[Collected data entries]
---------------

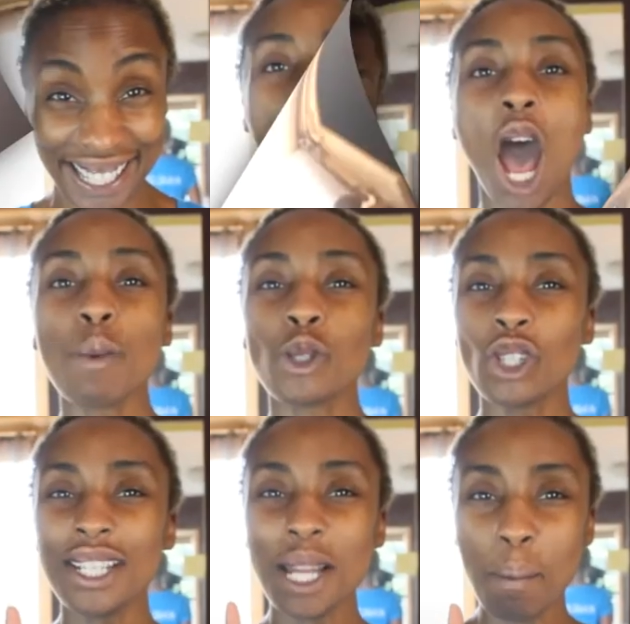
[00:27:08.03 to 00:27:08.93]

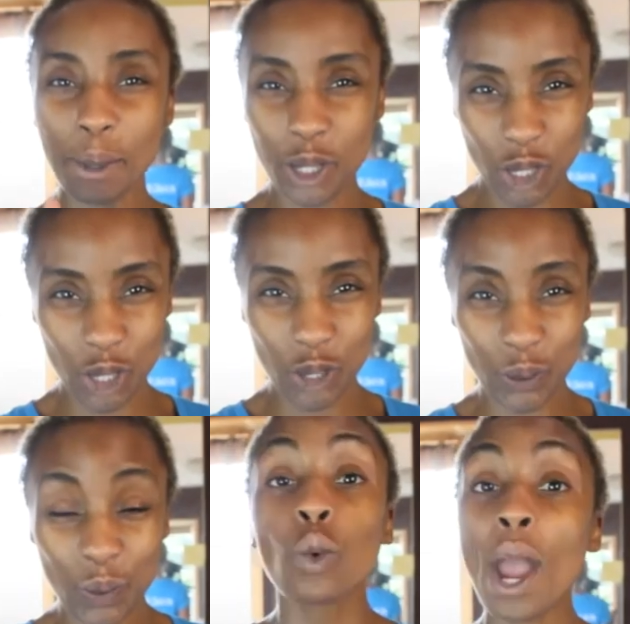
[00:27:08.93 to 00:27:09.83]
Option number
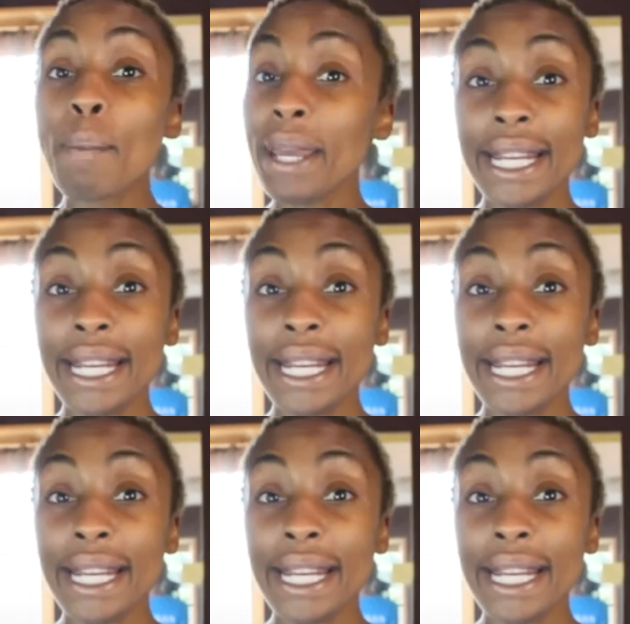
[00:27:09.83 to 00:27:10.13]
2, grab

---------------

[Work request]
Using the records above, output their complete text exactly, minus any images.

[Solution to the problem]
[00:27:08.03 to 00:27:08.93]

[00:27:08.93 to 00:27:09.83]
Option number
[00:27:09.83 to 00:27:10.13]
2, grab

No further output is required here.